[[ Provided records open ]]

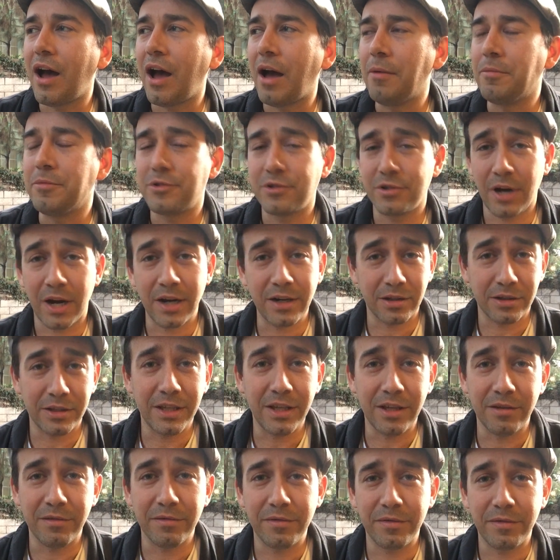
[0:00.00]
I'm trying to
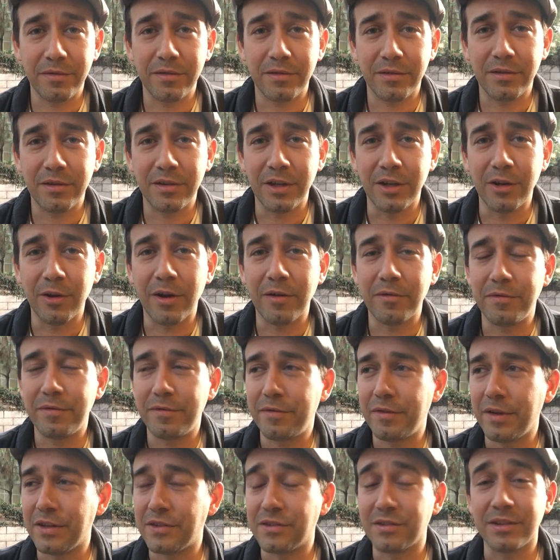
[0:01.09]
leave. You know,
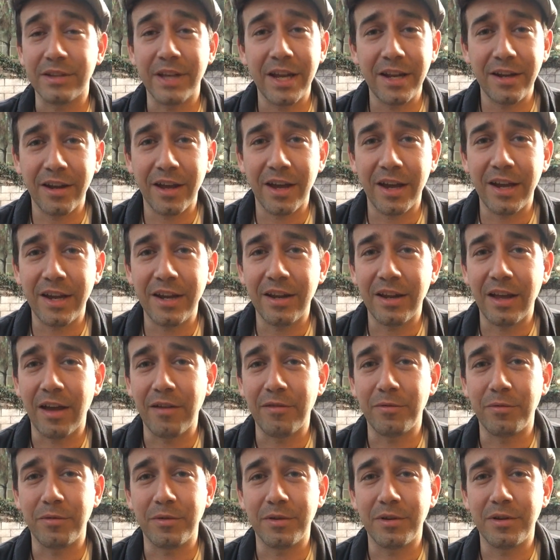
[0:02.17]
it's a late night, I
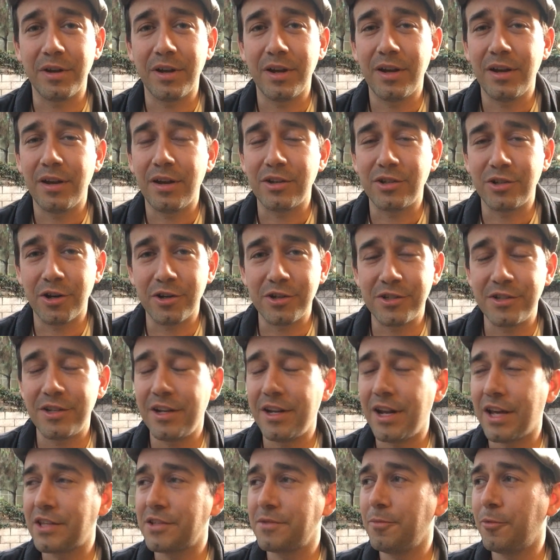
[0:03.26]
have church the
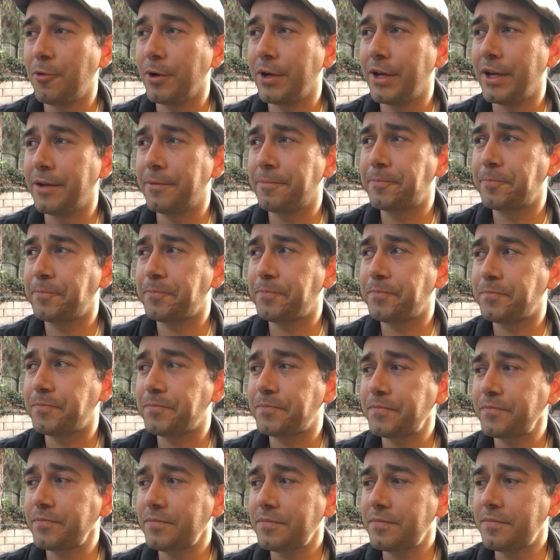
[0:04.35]
next morning.
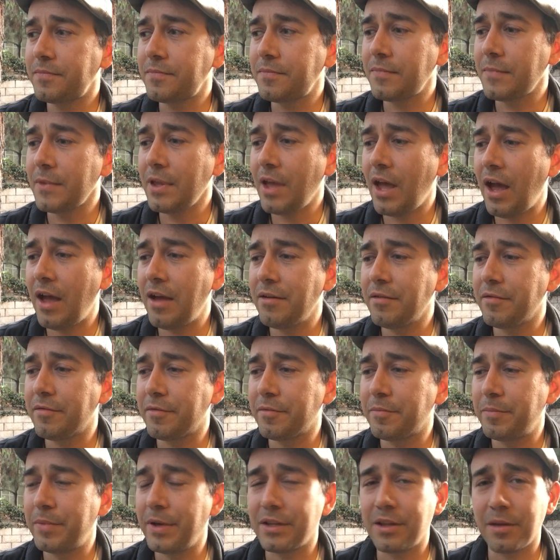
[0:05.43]

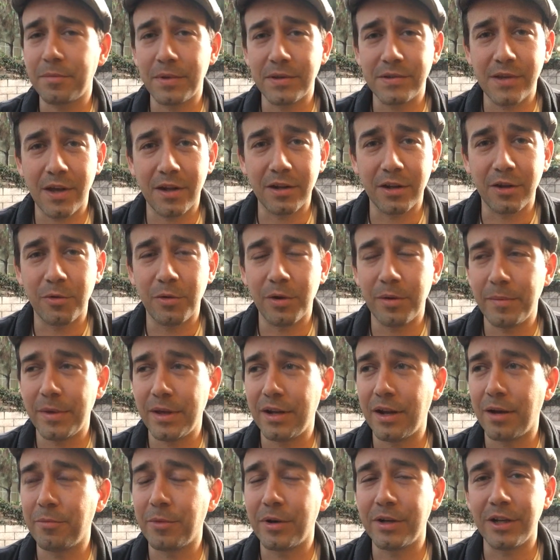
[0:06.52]
I've picked up the sound
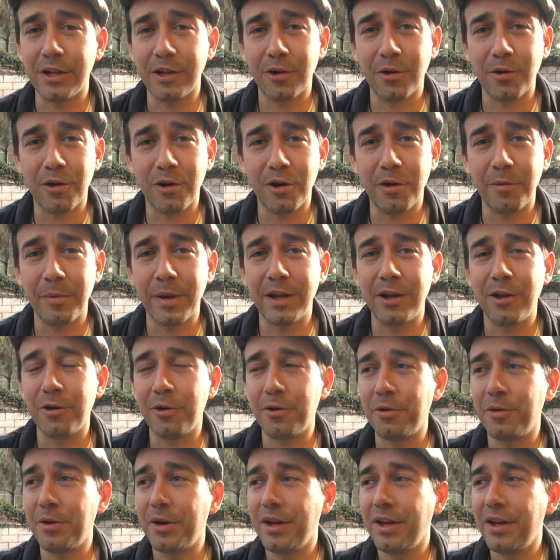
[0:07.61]
equipment, I'm ready to go home. I
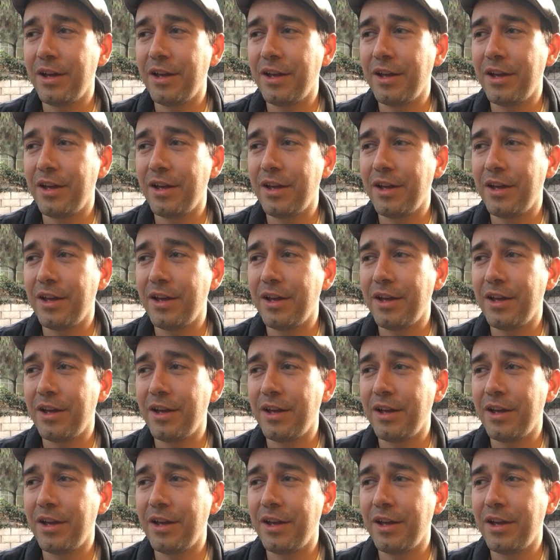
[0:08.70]
know,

[[ Provided records closed ]]

Aim of the exercise: Output the listing above exactly, excluding all pictures.

Reply to the task:
[0:00.00]
I'm trying to
[0:01.09]
leave. You know,
[0:02.17]
it's a late night, I
[0:03.26]
have church the
[0:04.35]
next morning.
[0:05.43]

[0:06.52]
I've picked up the sound
[0:07.61]
equipment, I'm ready to go home. I
[0:08.70]
know,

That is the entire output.